(DATA TO USE Opens)
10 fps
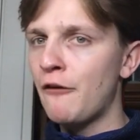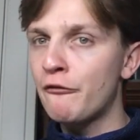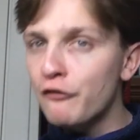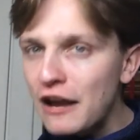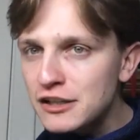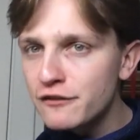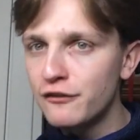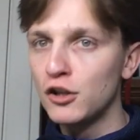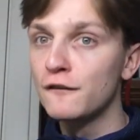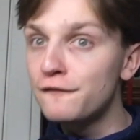
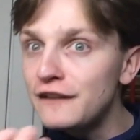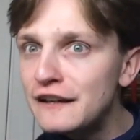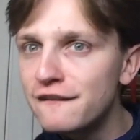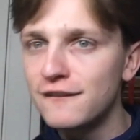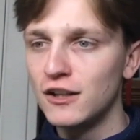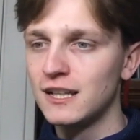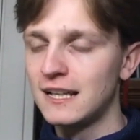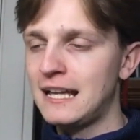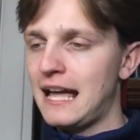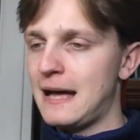fretful, fearful,
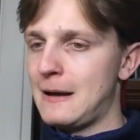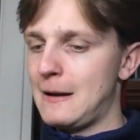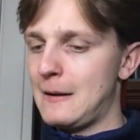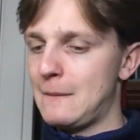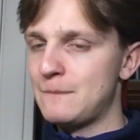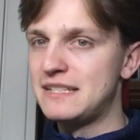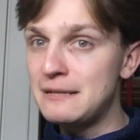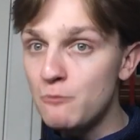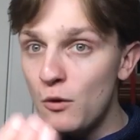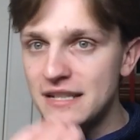
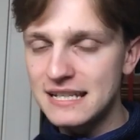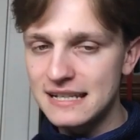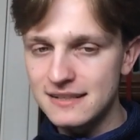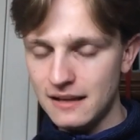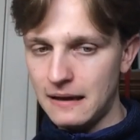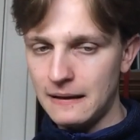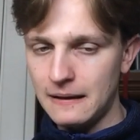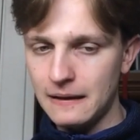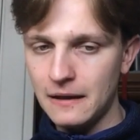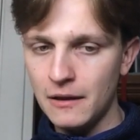dim-witted,
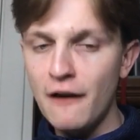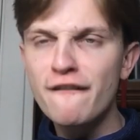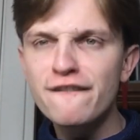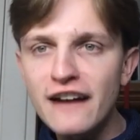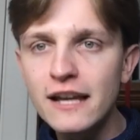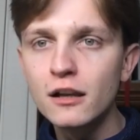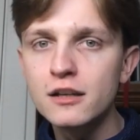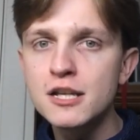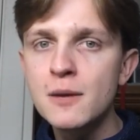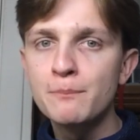
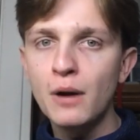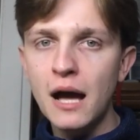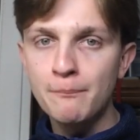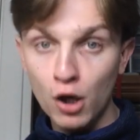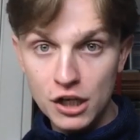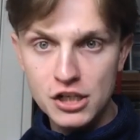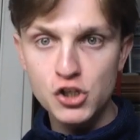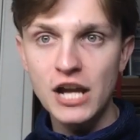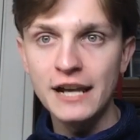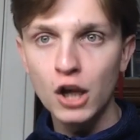failed
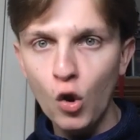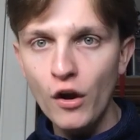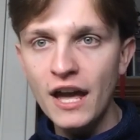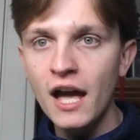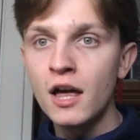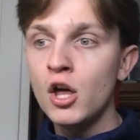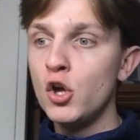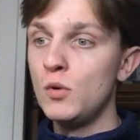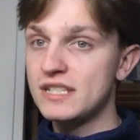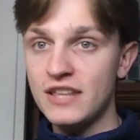politician and lawyer
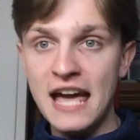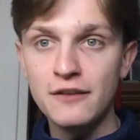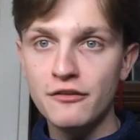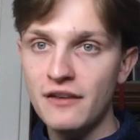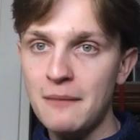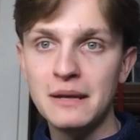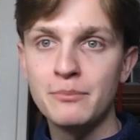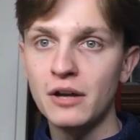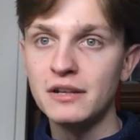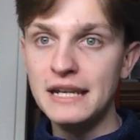who is at the head of the family
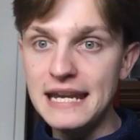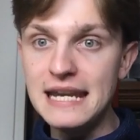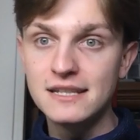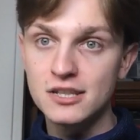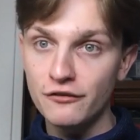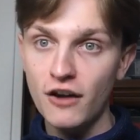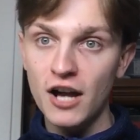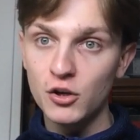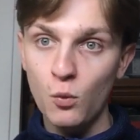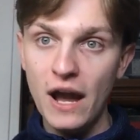but needs to
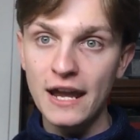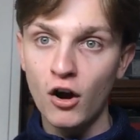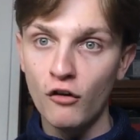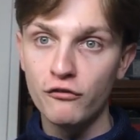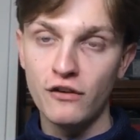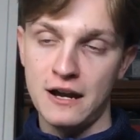find a way of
(DATA TO USE Closes)
### GOAL OF THE EXERCISE
The entries above are to be printed again word for word, with every picture removed.

### SOLVED PROBLEM
10 fps
fretful, fearful,
dim-witted,
failed
politician and lawyer
who is at the head of the family
but needs to
find a way of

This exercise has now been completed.